*ASSIGNMENT:* What lines of the data include the string "video"? Copy them all.

*PROVIDED DATA:*
----------------------------------------

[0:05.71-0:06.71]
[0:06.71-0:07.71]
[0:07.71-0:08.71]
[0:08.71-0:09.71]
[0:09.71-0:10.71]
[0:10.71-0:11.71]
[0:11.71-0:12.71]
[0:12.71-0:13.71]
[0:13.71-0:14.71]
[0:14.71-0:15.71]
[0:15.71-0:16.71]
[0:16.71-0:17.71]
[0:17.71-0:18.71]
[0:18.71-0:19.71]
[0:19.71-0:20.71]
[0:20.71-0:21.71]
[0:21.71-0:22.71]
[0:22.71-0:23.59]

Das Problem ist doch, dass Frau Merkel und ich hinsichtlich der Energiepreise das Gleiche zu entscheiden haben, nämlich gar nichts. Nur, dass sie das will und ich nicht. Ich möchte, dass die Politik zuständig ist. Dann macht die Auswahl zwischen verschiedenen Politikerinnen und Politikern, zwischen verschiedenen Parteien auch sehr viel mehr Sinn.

----------------------------------------

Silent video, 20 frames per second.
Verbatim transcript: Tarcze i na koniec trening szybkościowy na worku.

----------------------------------------

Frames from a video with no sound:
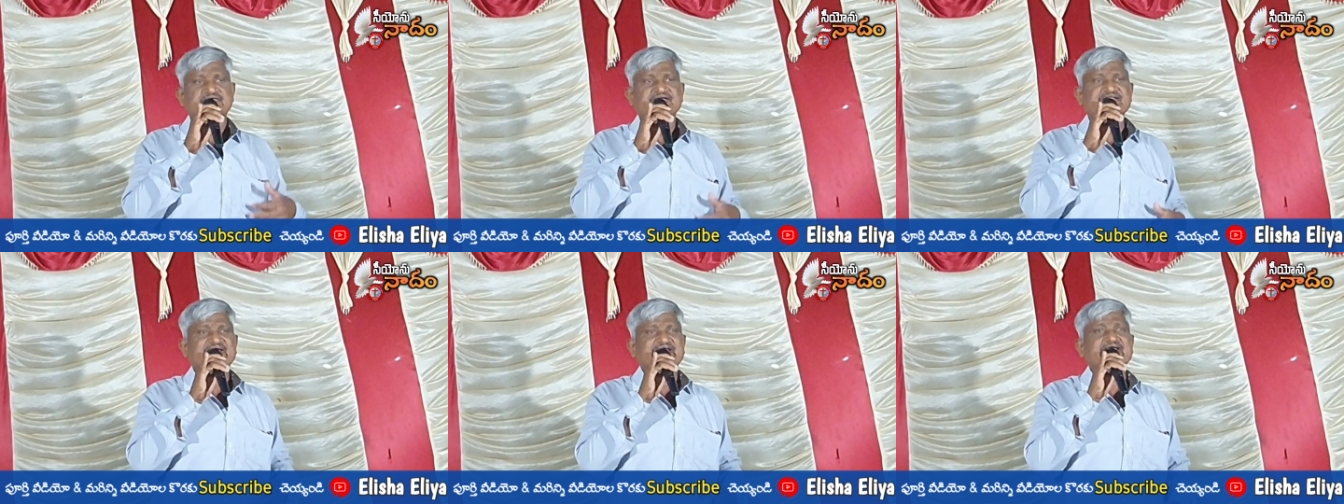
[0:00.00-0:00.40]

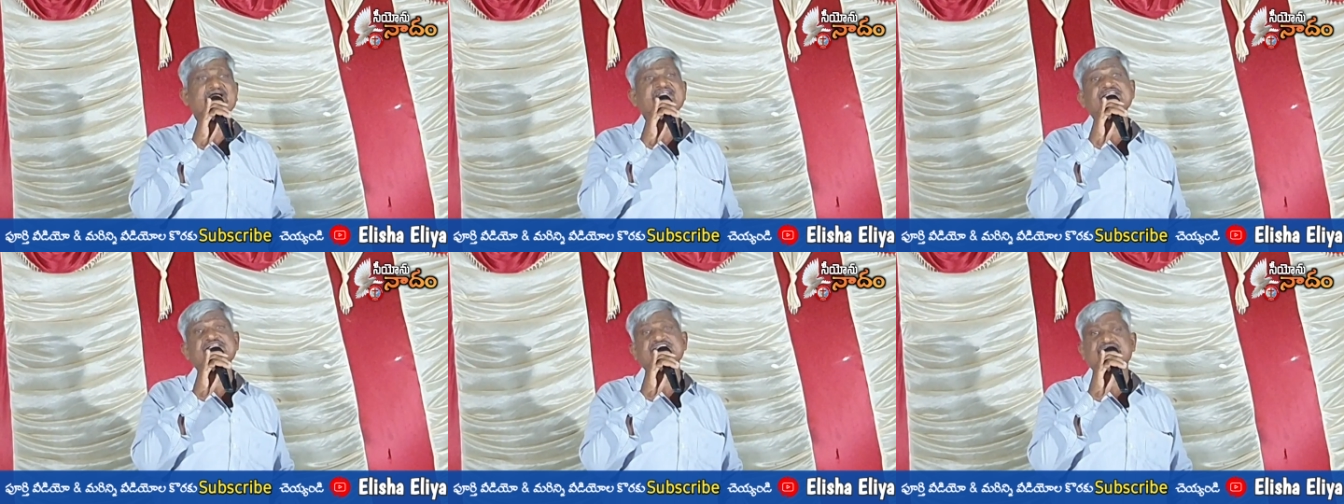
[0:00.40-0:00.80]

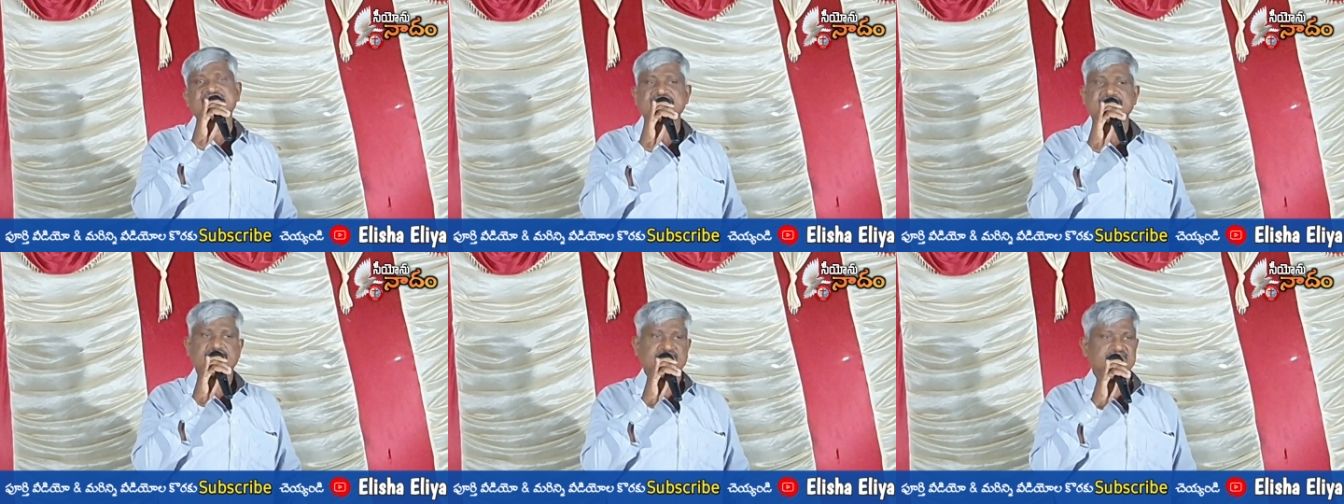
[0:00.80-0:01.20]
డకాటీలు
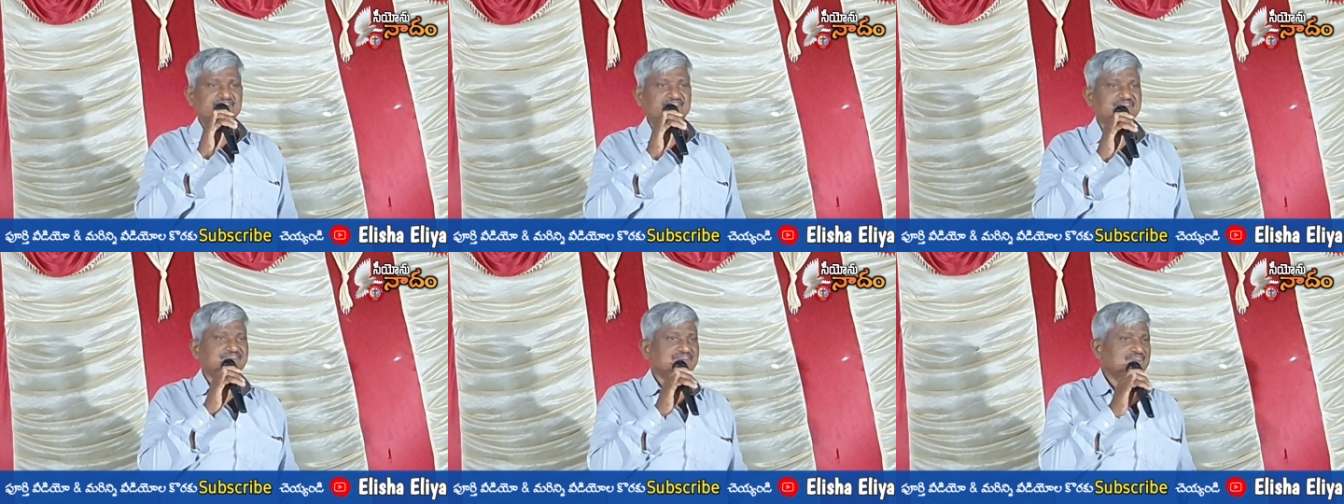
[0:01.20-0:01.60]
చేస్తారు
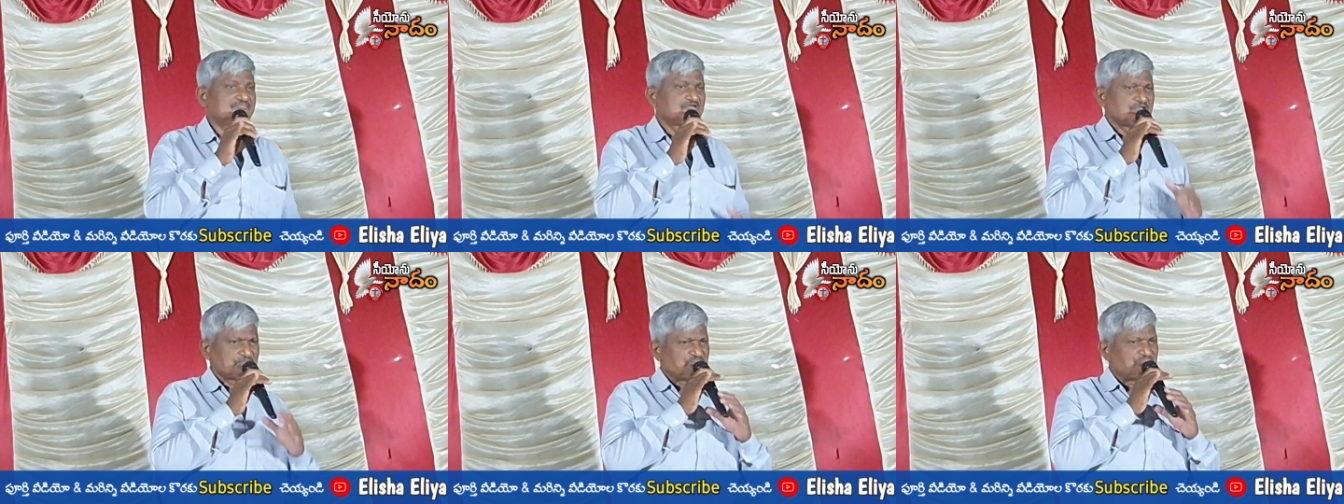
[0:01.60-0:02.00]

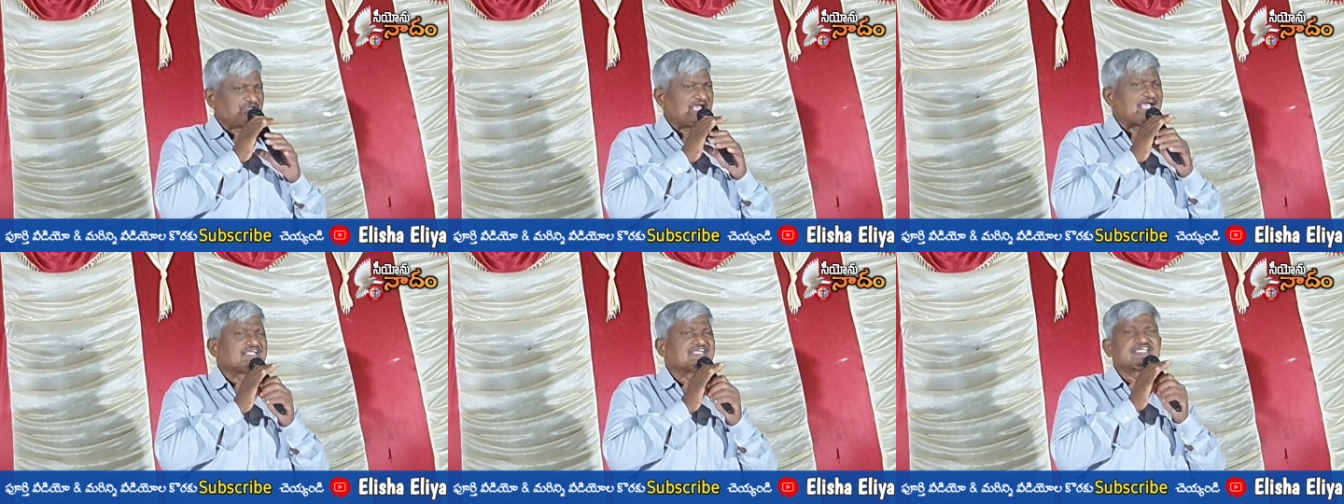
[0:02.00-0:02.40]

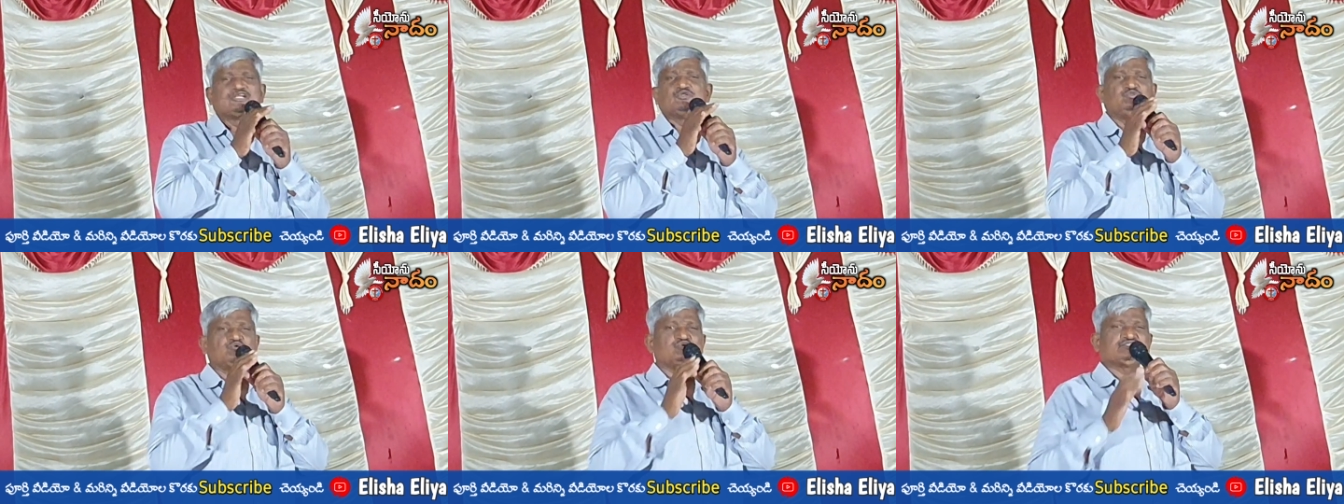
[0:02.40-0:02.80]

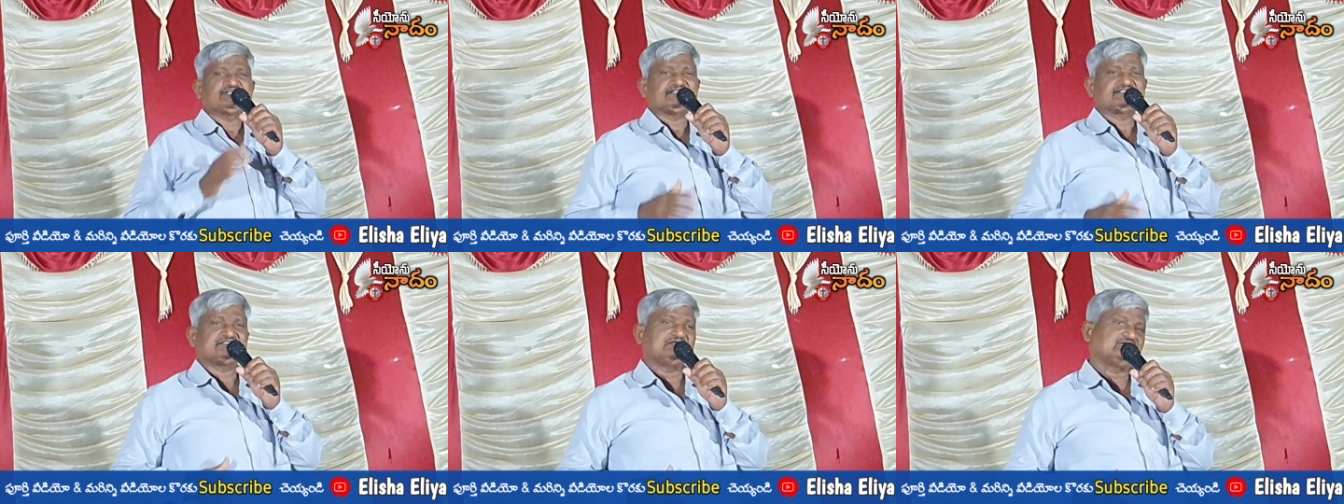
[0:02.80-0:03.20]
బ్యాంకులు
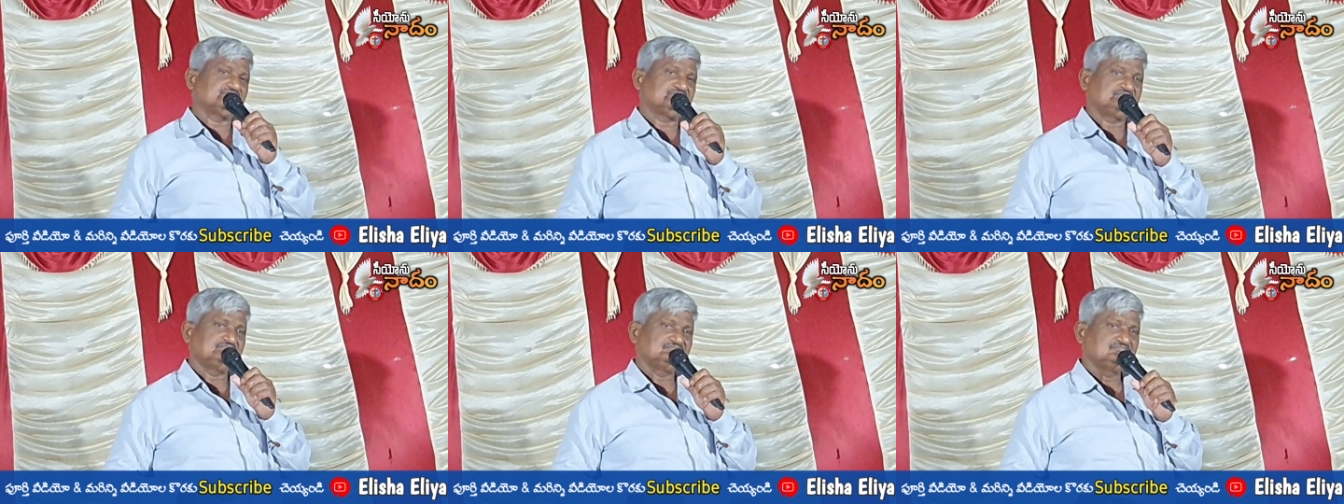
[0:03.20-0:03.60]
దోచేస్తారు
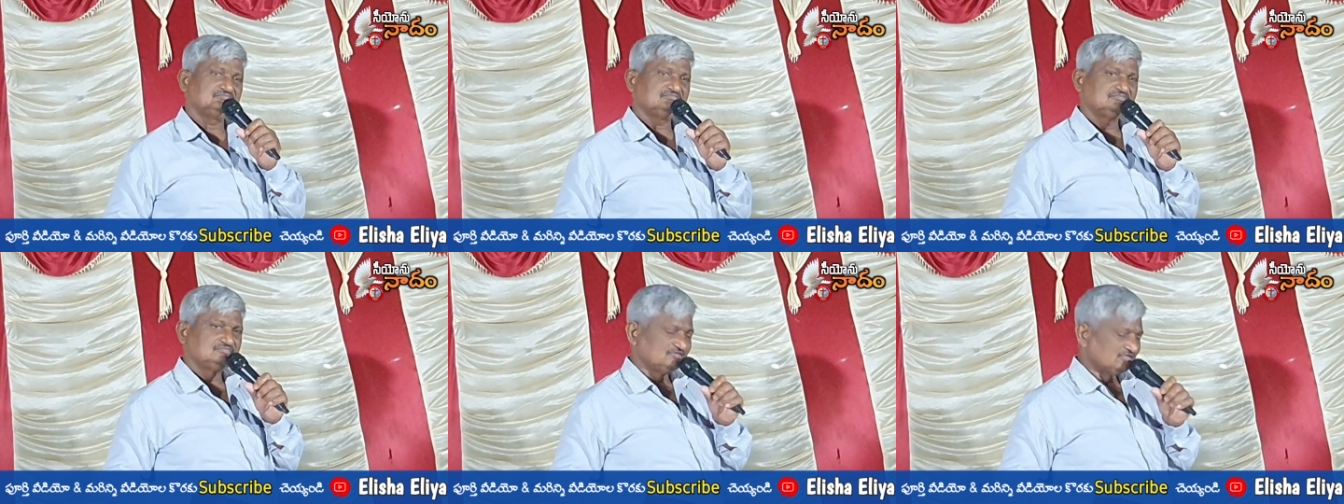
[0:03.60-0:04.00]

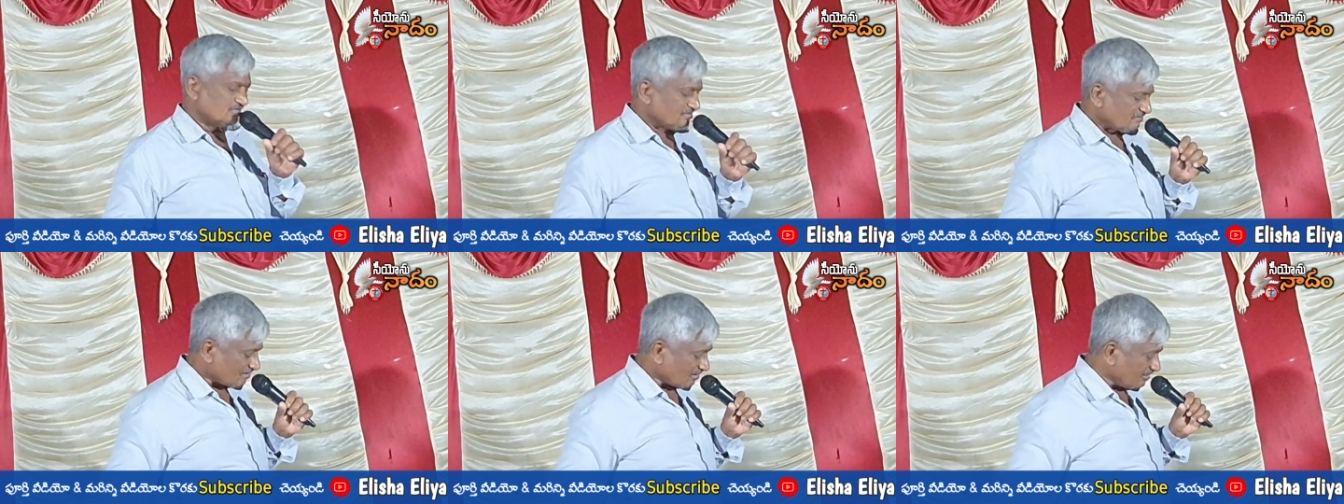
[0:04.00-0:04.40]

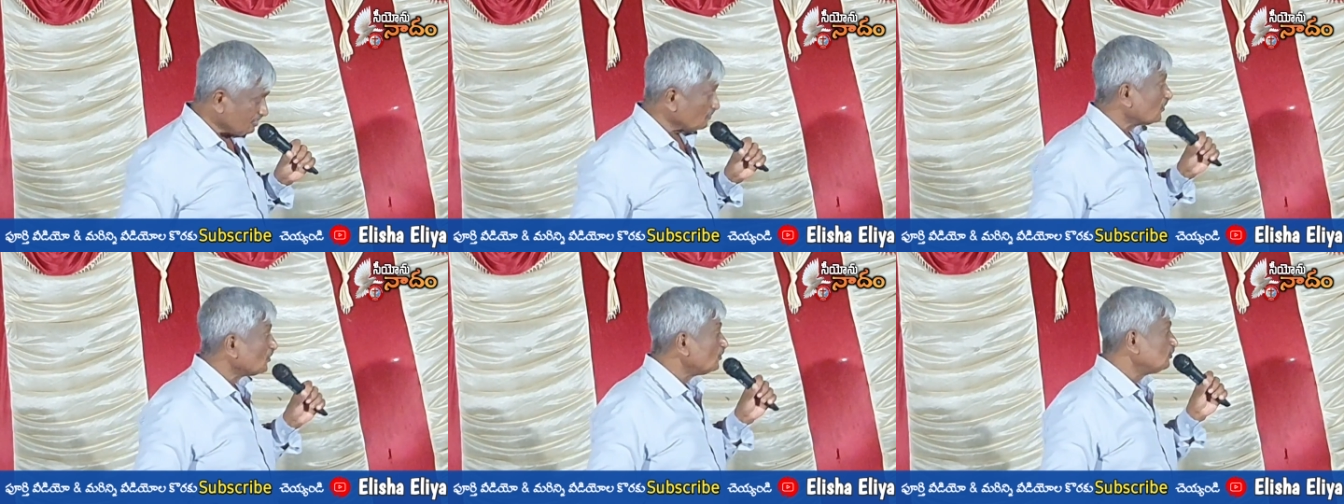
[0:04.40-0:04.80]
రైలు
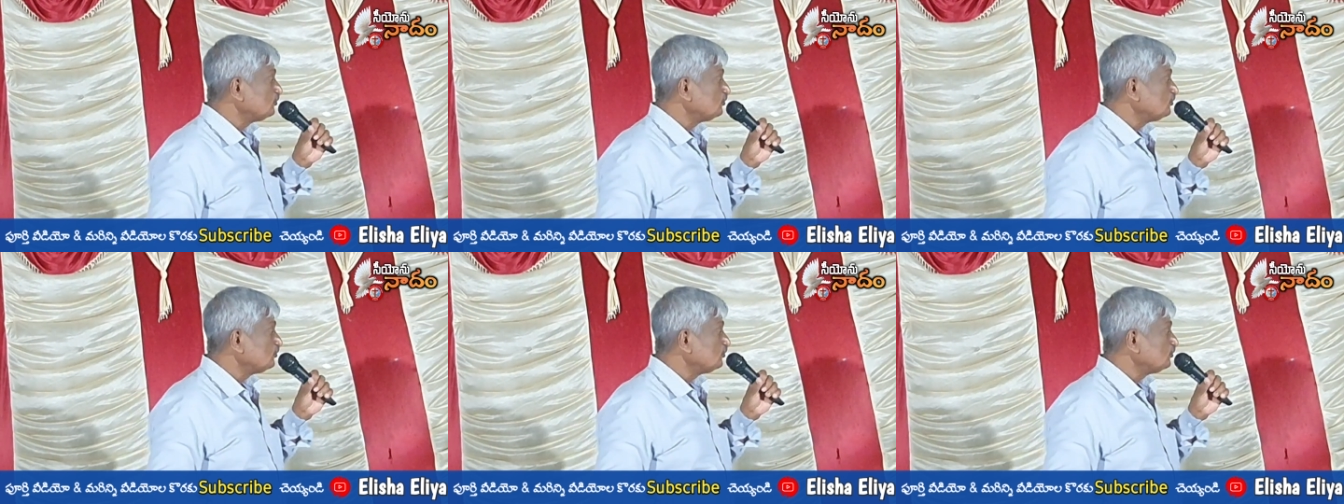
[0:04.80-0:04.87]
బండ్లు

----------------------------------------

*RESULT OF THE EXERCISE:*
Silent video, 20 frames per second.
Frames from a video with no sound:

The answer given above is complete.